Inutile dire che il ricorso alla metafora arboricola punta a questo scopo: costruire un vero e proprio dispositivo di autorità, che, attraverso i contenuti evocati dall´immagine, si alimenta di nuclei semantici forti quali la vita, la natura e la necessità biologica. Selezionando alcuni momenti della nostra storia culturale a scapito di altri – Gerusalemme o Atene, la Roma dei papi, ma non p. es. la Parigi dei Lumi – e presentandoli sotto l´immagine di radici, si attribuisce loro l´autorevolezza che promana dalla natura, dalla necessità biologica e così via.

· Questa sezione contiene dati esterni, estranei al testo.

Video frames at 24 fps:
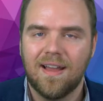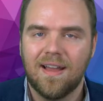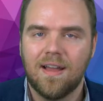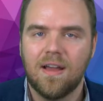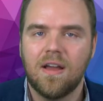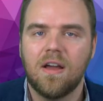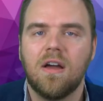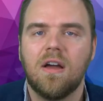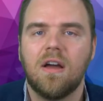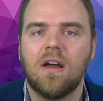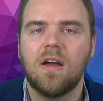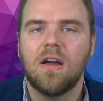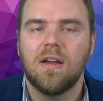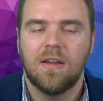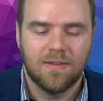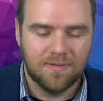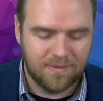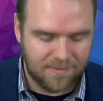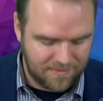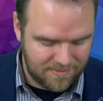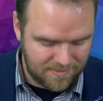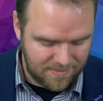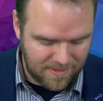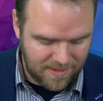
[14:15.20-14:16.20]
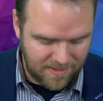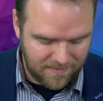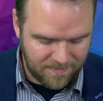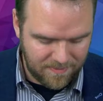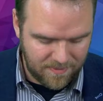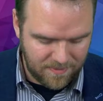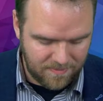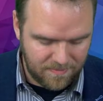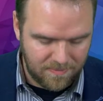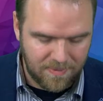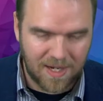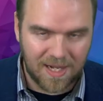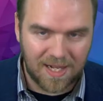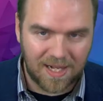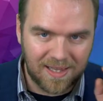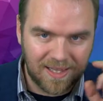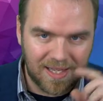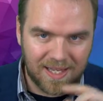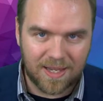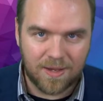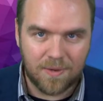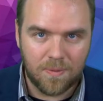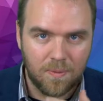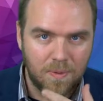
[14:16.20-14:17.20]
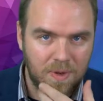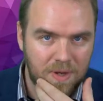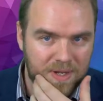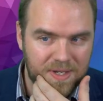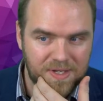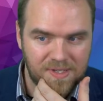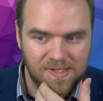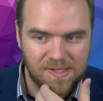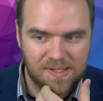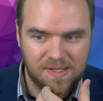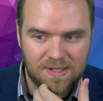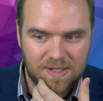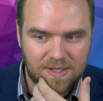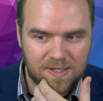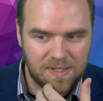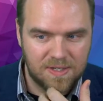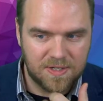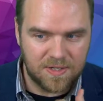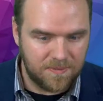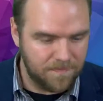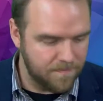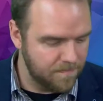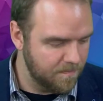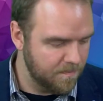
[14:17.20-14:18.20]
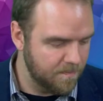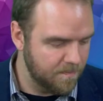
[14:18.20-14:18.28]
I have to click it when I see it at the top.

Una volta che questo dispositivo di autorità sia stato messo in movimento, la conseguenza non può che essere la seguente: l´identità culturale predicata attraverso la metafora delle radici viene estesa a un intero gruppo, indipendentemente dalla volontà dei singoli. Un ramo può forse decidere di non appartenere all´albero con cui condivide le radici o, addirittura, di non essere un ramo? Una volta “radicati” in una certa tradizione, scegliere autonomamente la propria identità culturale diventa impossibile, ci si può solo riconoscere in quella che altri hanno costruito per noi.